Against Nebraska, Michigan State was called for 27 fouls, while four players had two each in the first half. Similar problems plagued the Spartans the last four games, sometimes early in those games.
It has coach Tom Izzo contemplating playing some zone, something that previously never would have been a possibility.
But, Izzo also believes zone defenses are helping slow the game down, something that was supposed to be remedied with the emphasis on fouls.
"I've seen more zone this year than I've seen in the history of the game," Izzo said. "And people wonder why scoring is down. When you zone somebody it takes longer to score, offenses are gonna be slower and I think we outfoxed ourselves a bit with the rule changes. We want to speed up the game and have more scoring and it has worked in the opposite.
"And what happens with the rule changes is the best players are on the bench."
That's the aspect that has hurt Michigan State.
Against Nebraska, centers Gavin Schilling and Matt Costello spent significant first-half minutes on the bench, as did guard Denzel Valentine. It has been a problem on and off all season, and usually leads to decisive runs late in the first half against the Spartans.
That happened at Nebraska and Maryland, and turned the Northwestern and Penn State games into nail-biters.
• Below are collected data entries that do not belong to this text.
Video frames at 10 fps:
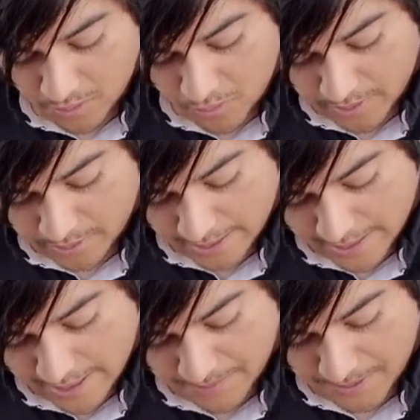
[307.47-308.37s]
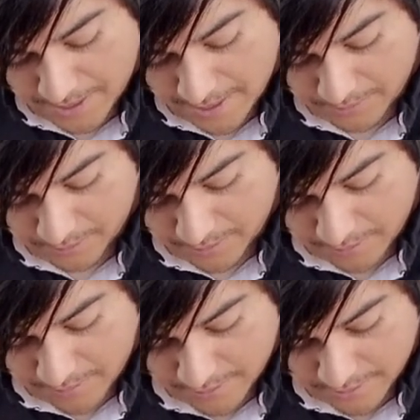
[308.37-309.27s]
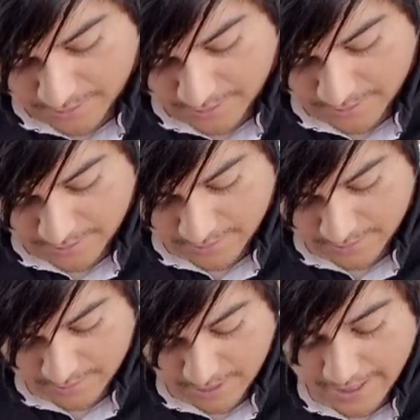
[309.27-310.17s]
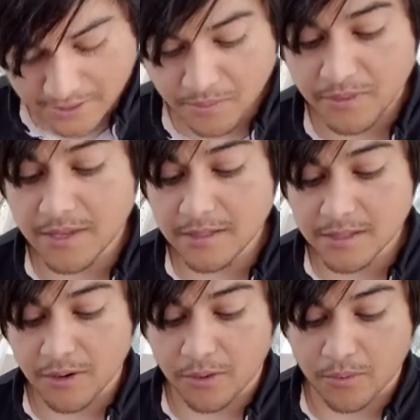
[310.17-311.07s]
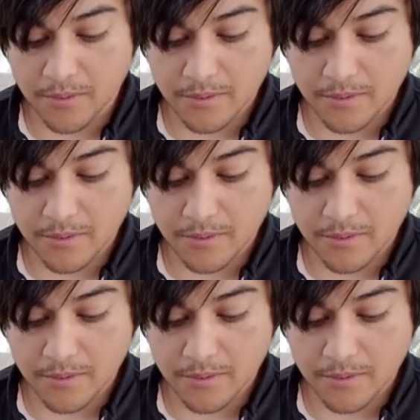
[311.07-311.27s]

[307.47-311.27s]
Will I be able to do this? I don't think so.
"I watched the film of the (Nebraska) game and I swear some things are to the point of everything being touch (fouls)," Izzo said. "(Valentine's) two fouls were unbelievable. We talk about all our problems and we've had a few, but more than anything we had four starters on the bench.
"When we're in a lot of foul trouble we don't play the kind of defense we used to play. ... But we need to do a better job."
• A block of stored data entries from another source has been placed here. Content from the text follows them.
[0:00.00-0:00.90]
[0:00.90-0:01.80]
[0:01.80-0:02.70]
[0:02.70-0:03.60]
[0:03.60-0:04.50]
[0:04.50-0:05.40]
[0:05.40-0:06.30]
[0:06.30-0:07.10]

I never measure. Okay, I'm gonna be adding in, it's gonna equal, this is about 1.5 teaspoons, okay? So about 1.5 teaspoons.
And if Michigan State finds itself in that spot again tonight, don't be surprised if Izzo uses a bit of zone to overcome it. Michigan State will be challenged by Rutgers guard Miles Mack, who can get in the lane, and forward Kadeem Jack, who can score in the post.
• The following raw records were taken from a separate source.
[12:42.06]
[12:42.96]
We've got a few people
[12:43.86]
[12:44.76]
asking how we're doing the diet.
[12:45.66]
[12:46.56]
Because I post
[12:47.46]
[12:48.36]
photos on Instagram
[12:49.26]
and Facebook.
"He is a really good player and definitely one of the keys to the game is to slow him down," Trice said of Mack. "They have good guys and are a solid team."
Michigan State at Rutgers
Tip-off: 6 p.m. Thursday, Rutgers Athletic Center, Piscataway, N.J.
Records: Michigan State 13-7 (4-3 Big Ten), Rutgers 10-11 (2-6)
Outlook: This is only the second meeting between the teams, the first as members of the Big Ten. The last meeting was in the championship of the Lobo Invitational in Albuquerque in 1970. … Rutgers handed conference-leading Wisconsin its only Big Ten loss.